Innervation and Blood Supply

Innervation is provided by branches of the femoral nerve originating from spinal roots L2–L4; electrophysiological mapping performed at Johns Hopkins University and University of Pennsylvania refines understanding of motor unit distribution. Vascular supply primarily arises from branches of the femoral artery and its deep perforating branches, with collateral contributions noted from the descending genicular artery and medial circumflex femoral artery in cadaveric studies at Texas A&M University, University of Michigan, and University of Sydney. These neurovascular relationships are critical during total knee arthroplasty and procedures undertaken at centers such as Hospital for Special Surgery and Royal National Orthopaedic Hospital.

Clinical Significance

Imbalance or weakness of the vastus medialis, particularly the oblique portion, is implicated in patellofemoral pain syndrome and lateral patellar tracking; clinical trials from Cochrane Collaboration, Cleveland Clinic, and University of Washington examine conservative and surgical treatments. Tendinopathy, contusion, and iatrogenic injury during knee arthroscopy or total knee replacement are reported in case series from Mayo Clinic and Guy's and St Thomas' NHS Foundation Trust. Electromyography and MRI studies from Stanford University and Karolinska Institutet guide diagnosis of denervation or myopathy linked to systemic conditions treated at Cleveland Clinic and Massachusetts General Hospital. Rehabilitation strategies endorsed by American College of Sports Medicine and National Institute for Health and Care Excellence emphasize targeted strengthening, neuromuscular retraining, and, when indicated, surgical realignment procedures performed at specialist centers like Hospital for Special Surgery.

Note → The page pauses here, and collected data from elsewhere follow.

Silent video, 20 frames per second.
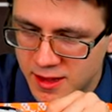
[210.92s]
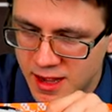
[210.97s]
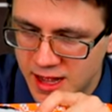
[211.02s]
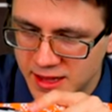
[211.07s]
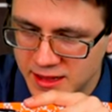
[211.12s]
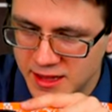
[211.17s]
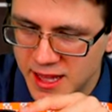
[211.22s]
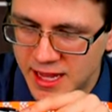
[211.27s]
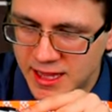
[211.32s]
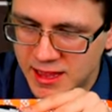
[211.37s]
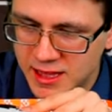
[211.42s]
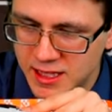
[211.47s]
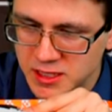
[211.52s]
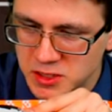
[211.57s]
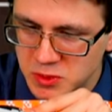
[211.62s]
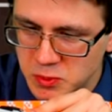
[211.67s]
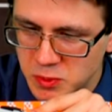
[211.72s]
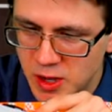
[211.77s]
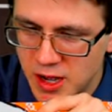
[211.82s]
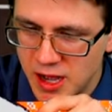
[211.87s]
I like
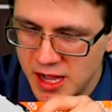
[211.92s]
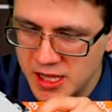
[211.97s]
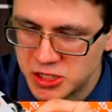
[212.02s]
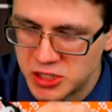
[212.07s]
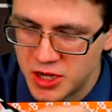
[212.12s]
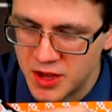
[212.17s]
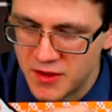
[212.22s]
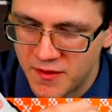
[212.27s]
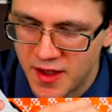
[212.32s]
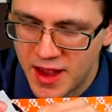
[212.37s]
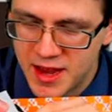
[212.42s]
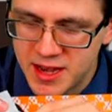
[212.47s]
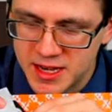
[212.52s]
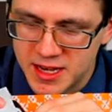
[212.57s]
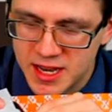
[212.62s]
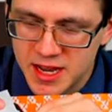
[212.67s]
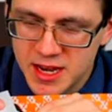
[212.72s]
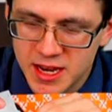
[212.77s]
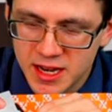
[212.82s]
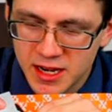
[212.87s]
this watch. If I
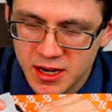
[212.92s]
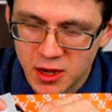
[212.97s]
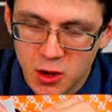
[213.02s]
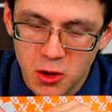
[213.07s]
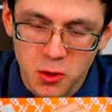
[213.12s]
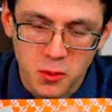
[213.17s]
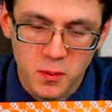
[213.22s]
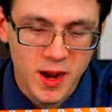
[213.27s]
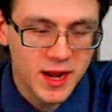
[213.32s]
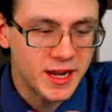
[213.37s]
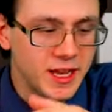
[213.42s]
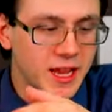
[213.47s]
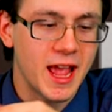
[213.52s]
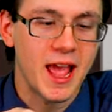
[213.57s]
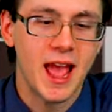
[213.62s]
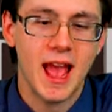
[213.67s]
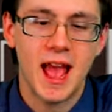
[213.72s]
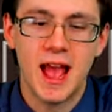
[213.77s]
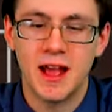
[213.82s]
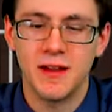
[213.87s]
didn't already
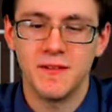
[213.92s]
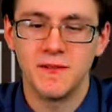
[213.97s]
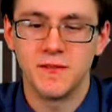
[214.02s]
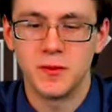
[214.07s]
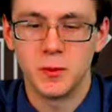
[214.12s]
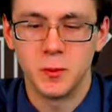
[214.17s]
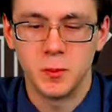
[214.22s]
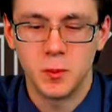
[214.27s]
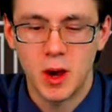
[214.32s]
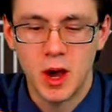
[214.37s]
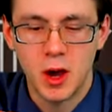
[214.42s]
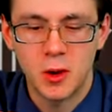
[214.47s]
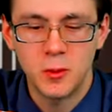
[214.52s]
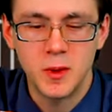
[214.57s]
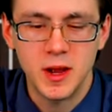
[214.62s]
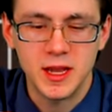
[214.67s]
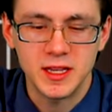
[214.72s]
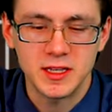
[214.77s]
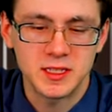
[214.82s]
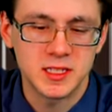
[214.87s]
have the
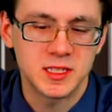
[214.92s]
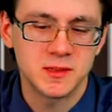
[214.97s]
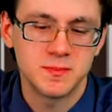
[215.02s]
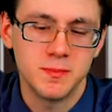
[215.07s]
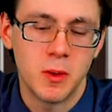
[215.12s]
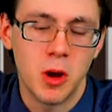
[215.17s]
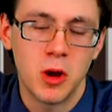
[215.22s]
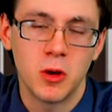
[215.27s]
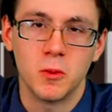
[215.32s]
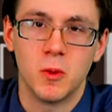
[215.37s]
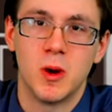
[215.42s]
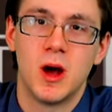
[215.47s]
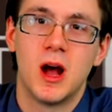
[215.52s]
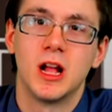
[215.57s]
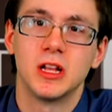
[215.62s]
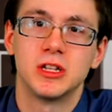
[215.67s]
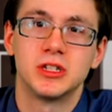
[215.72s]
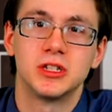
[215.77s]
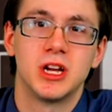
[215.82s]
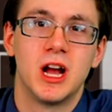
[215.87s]
Huawei
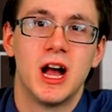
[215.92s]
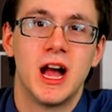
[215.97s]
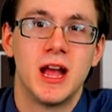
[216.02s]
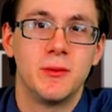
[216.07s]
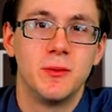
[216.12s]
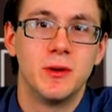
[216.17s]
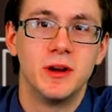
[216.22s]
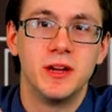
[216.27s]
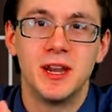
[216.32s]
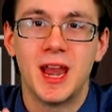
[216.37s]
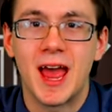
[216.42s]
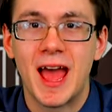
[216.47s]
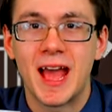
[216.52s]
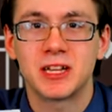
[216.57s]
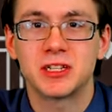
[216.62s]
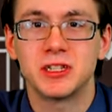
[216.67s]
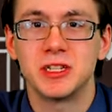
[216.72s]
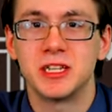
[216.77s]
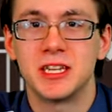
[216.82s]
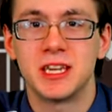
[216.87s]
Smartwatch, I would
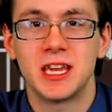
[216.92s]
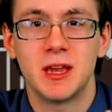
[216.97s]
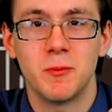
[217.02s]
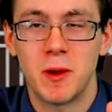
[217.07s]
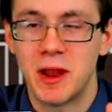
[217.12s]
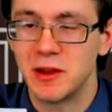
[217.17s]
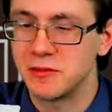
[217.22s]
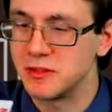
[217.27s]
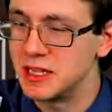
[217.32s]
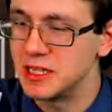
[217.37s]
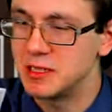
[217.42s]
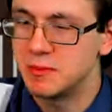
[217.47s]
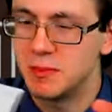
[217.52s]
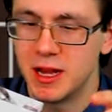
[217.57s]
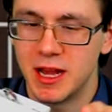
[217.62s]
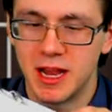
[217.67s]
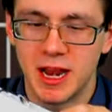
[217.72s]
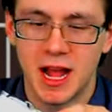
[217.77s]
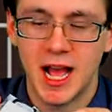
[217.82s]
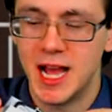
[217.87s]
actually wear this,
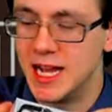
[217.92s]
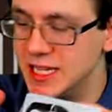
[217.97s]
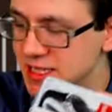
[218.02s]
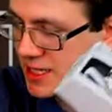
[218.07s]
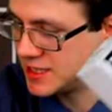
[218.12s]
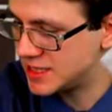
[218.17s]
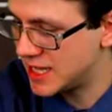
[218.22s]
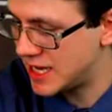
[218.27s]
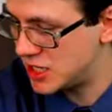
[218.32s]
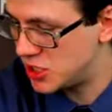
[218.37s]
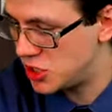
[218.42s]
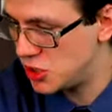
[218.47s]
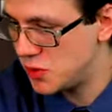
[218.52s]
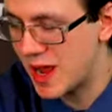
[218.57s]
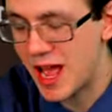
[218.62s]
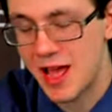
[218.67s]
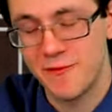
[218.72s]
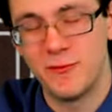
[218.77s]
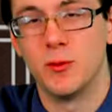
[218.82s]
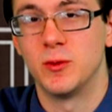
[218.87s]
but uh, since I do
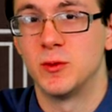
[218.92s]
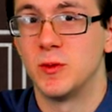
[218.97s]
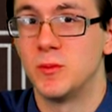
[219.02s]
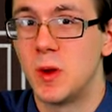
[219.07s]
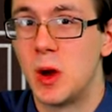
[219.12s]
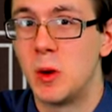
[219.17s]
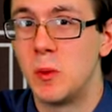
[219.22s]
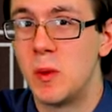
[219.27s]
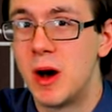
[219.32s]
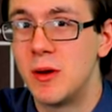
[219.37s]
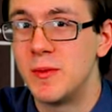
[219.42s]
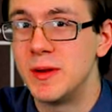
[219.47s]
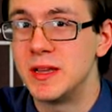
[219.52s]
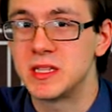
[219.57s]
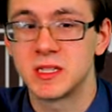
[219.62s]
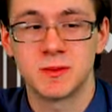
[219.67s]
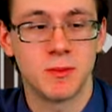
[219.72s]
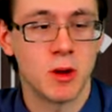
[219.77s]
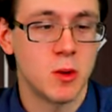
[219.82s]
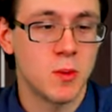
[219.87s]
have a, a Huawei
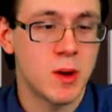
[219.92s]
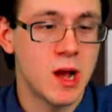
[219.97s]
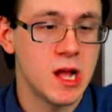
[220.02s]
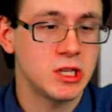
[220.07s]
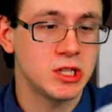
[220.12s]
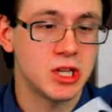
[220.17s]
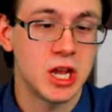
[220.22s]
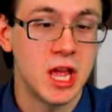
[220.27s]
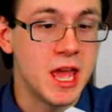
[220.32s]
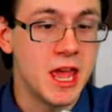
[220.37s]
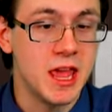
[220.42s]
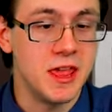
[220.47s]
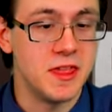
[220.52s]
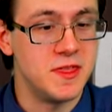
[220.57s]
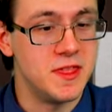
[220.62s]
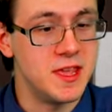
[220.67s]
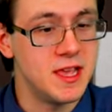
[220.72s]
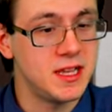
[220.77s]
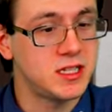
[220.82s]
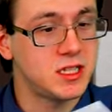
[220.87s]
Smartwatch,
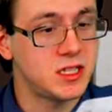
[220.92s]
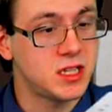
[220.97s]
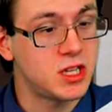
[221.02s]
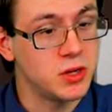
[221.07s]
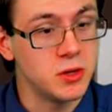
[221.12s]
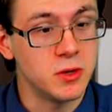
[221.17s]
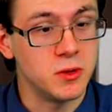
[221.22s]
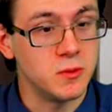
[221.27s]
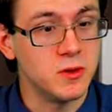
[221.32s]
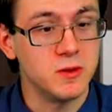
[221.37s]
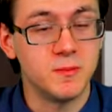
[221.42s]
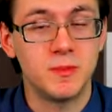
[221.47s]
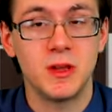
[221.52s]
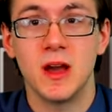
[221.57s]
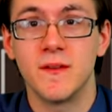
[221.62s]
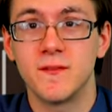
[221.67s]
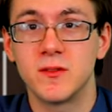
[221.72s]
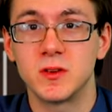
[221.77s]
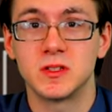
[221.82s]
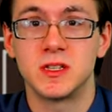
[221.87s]
this too will
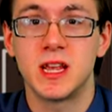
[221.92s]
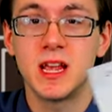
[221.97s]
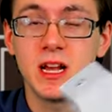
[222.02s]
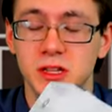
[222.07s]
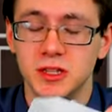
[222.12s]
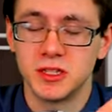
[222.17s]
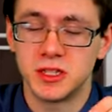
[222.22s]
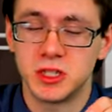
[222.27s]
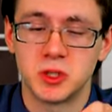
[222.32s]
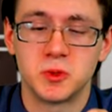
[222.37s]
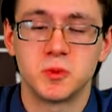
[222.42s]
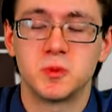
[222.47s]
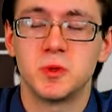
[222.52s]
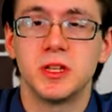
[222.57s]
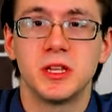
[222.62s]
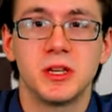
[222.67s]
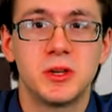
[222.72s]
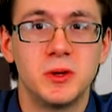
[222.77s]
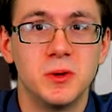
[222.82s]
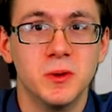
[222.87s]
be up for sale. This is
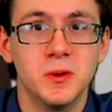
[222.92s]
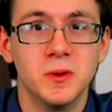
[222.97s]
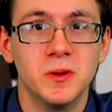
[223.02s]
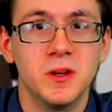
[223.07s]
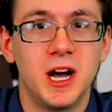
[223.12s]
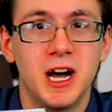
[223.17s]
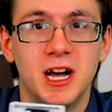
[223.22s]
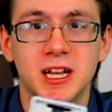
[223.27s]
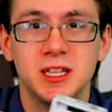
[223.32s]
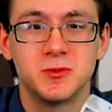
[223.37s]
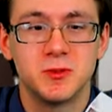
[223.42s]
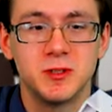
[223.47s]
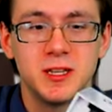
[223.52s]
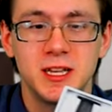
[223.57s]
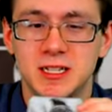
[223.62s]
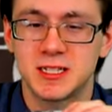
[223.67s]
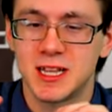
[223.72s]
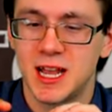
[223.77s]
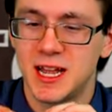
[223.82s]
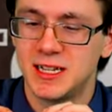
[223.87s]
really cool. Uh, it's
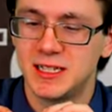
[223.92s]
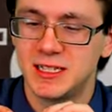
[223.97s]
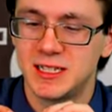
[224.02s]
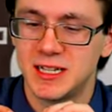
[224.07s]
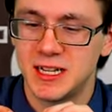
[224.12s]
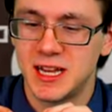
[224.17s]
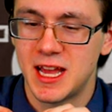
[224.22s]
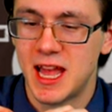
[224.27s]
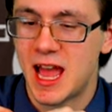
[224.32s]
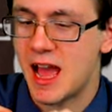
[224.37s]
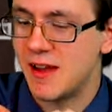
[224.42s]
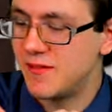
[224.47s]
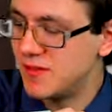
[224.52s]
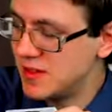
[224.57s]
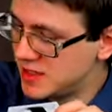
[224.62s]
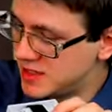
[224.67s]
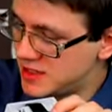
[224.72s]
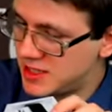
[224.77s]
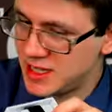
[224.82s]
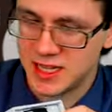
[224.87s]
really exciting to have
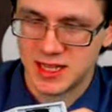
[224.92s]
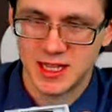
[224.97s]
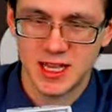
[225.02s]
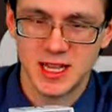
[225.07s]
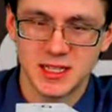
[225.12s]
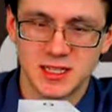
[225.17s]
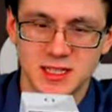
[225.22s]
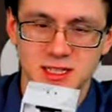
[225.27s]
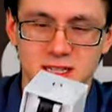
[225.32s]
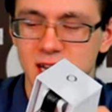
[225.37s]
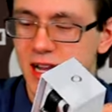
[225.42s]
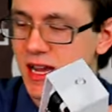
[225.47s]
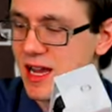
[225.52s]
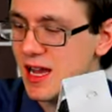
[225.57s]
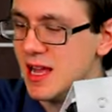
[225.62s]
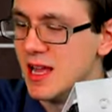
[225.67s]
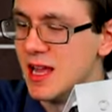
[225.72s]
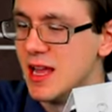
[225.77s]
this, see this. Uh,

Variations and Development

Anatomical variation in fiber orientation, size, and the delineation between vastus medialis longus and obliquus has been documented in population studies from University of Cambridge, University of Edinburgh, and Seoul National University. Embryological development of the quadriceps group, described in textbooks from University of Oxford and research at Max Planck Institute for Evolutionary Anthropology, shows muscle patterning influenced by genetic factors investigated at Broad Institute and National Institutes of Health. Anthropological comparisons involving specimens curated by the Smithsonian Institution and Natural History Museum, London reveal variability associated with activity, aging, and pathology.